La réglementation prévoit cependant que le dispositif est réservé aux maladies « longues et coûteuses », ce qui n’est plus toujours le cas, notamment dans le domaine cardio-vasculaire. Il faut donc adapter les conditions d’entrée en ALD tout en développant la prévention.
Nous proposons aussi de transférer aux organismes complémentaires le ticket modérateur des médicaments à vignette bleue (remboursés à 35 %). Compte tenu des baisses de tarifs concomitantes sur les médicaments, cette mesure pourrait être mise en oeuvre sans augmentation de leurs charges.
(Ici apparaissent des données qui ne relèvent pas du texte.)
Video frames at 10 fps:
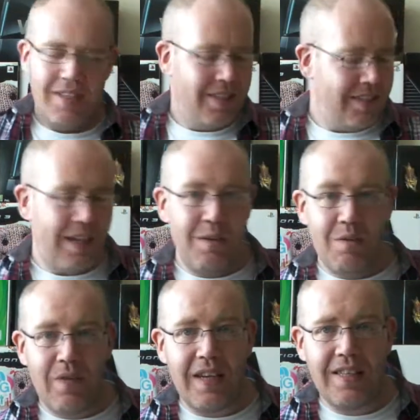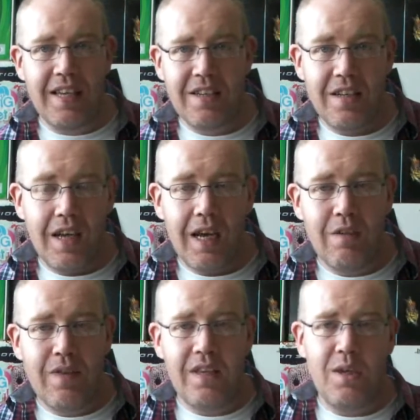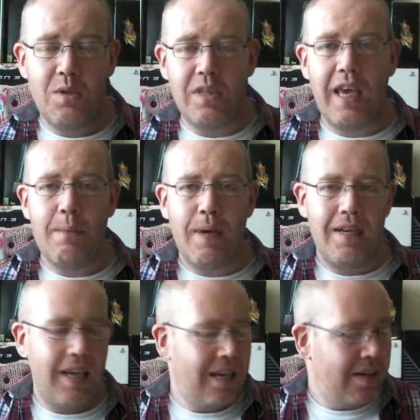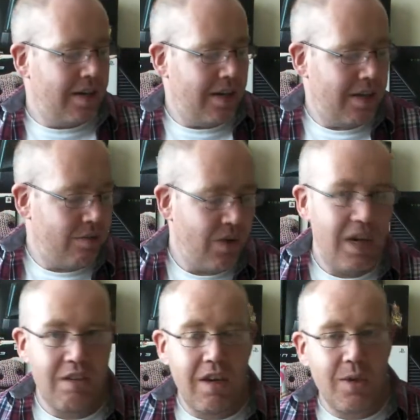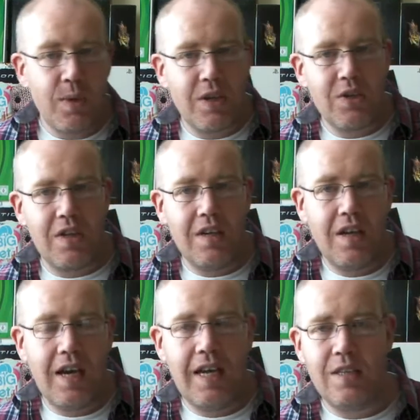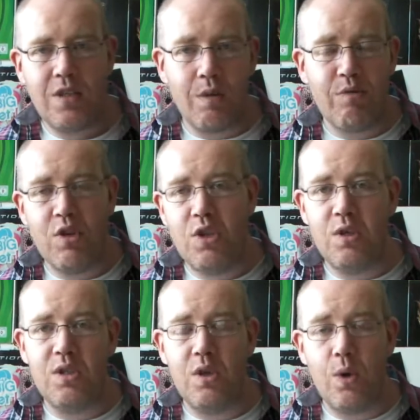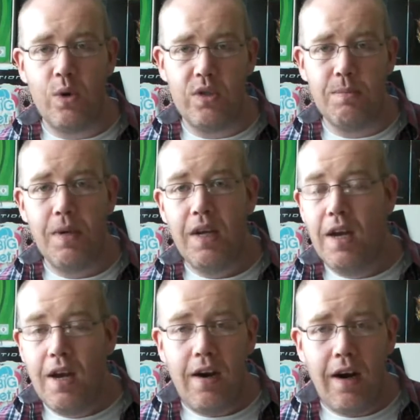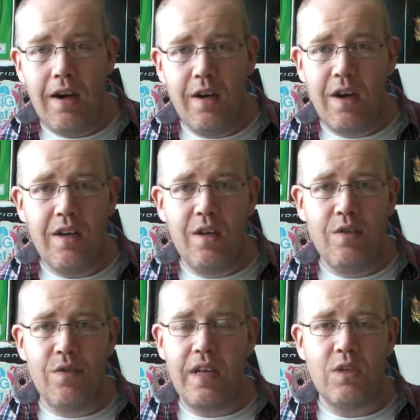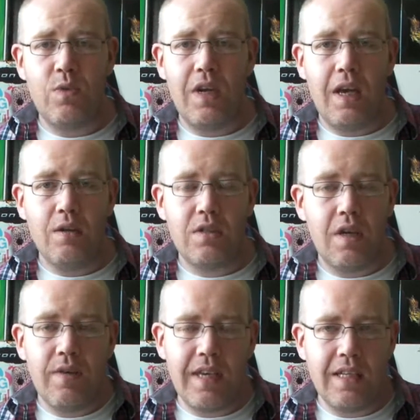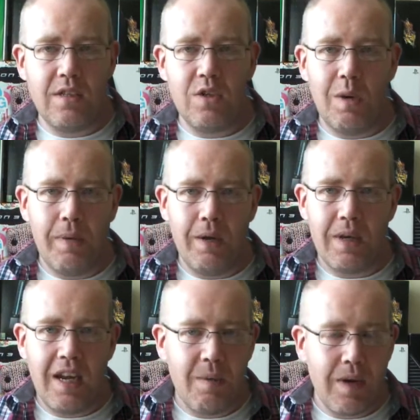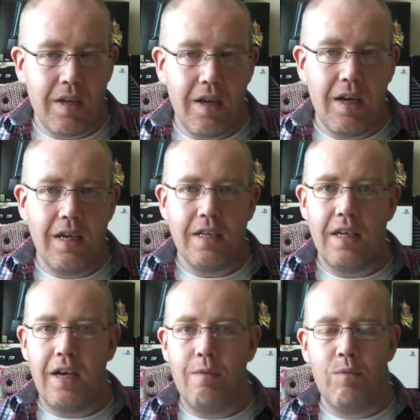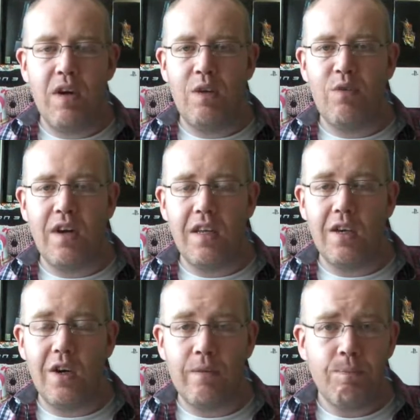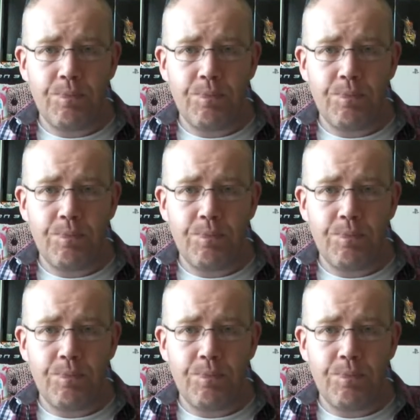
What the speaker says: So thanks Ed, and thank you to the Game Man Dan. Really great question, and top 3 chooses are awesome. I love Ed's videos. I think Ed's a top bloke anyway, and really friendly guy,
Comment améliorer la couverture des patients par les assurances et les mutuelles ?
Beaucoup de bénéficiaires du RMI ne font pas valoir leur droit à la CMU complémentaire. L’assurance-maladie pourrait les affilier directement quand ils ne répondent pas aux sollicitations. En outre, de nombreux bénéficiaires potentiels de l’aide à l’acquisition d’une complémentaire santé ne l’utilisent pas, du fait du prix des contrats : nous pourrions leur proposer de souscrire des contrats à coût modéré.
Le ministre du Budget, Eric Woerth, a-t-il raison de vouloir prendre des mesures d’économies de court terme, sachant qu’il n’y a pas d’alerte sur les dépenses ?
Plus les mesures que nous préconisons seront mises en oeuvre vite, plus le retour à l’équilibre sera conforté.